# EXERCISE DESCRIPTION
The listing, minus its pictures, is to be given again exactly.

# RECORD SET
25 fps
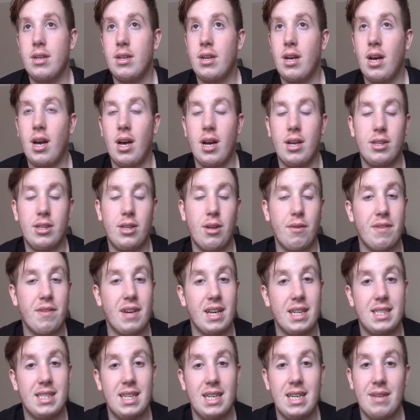don't
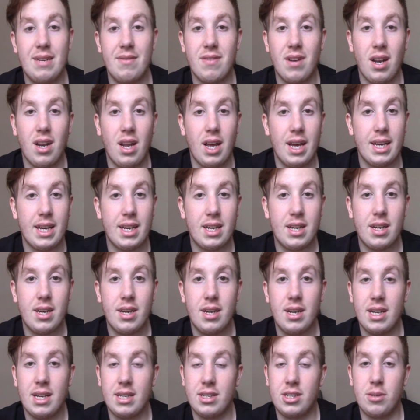forget to leave a like
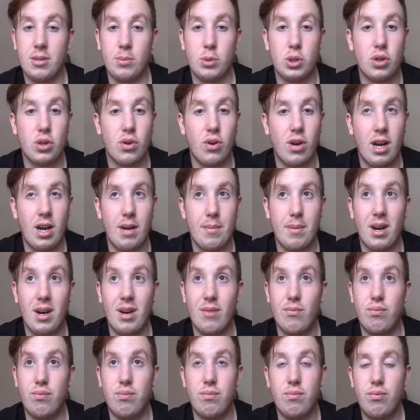and subscribe.
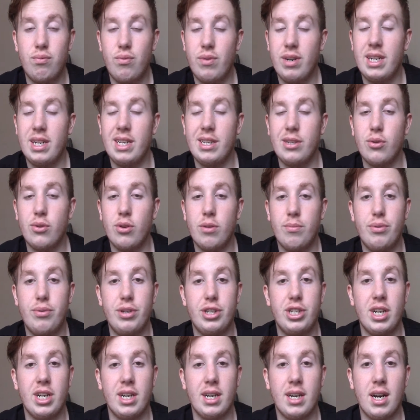I really do
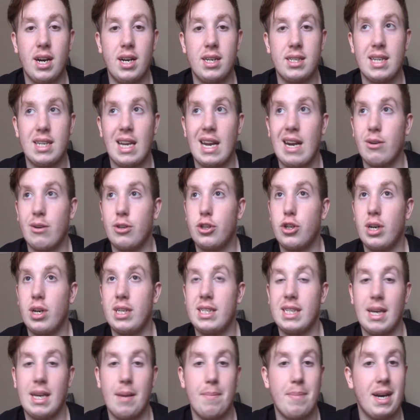appreciate it, guys, and I'll try
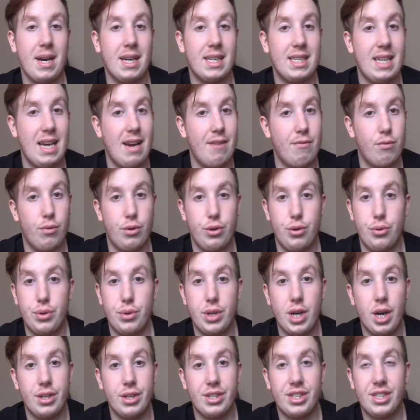to get back to everyone who
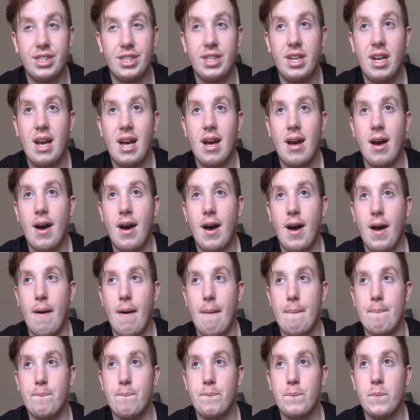does.
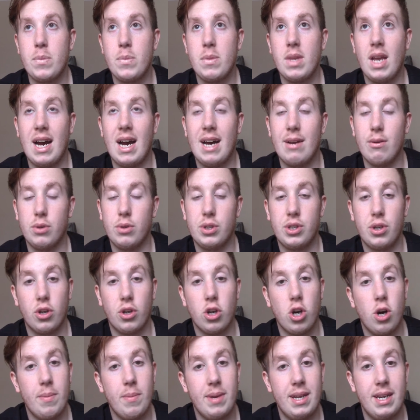And also
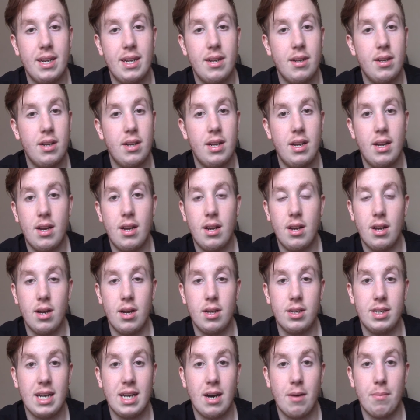comment
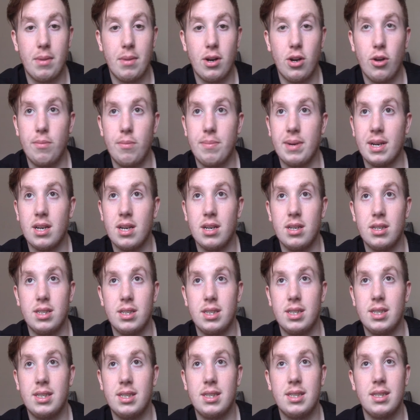down below,
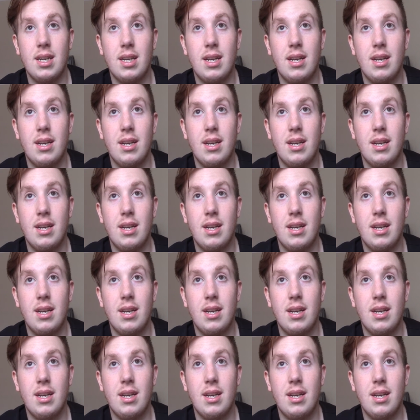because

# ANSWER AREA
25 fps
don't
forget to leave a like
and subscribe.
I really do
appreciate it, guys, and I'll try
to get back to everyone who
does.
And also
comment
down below,
because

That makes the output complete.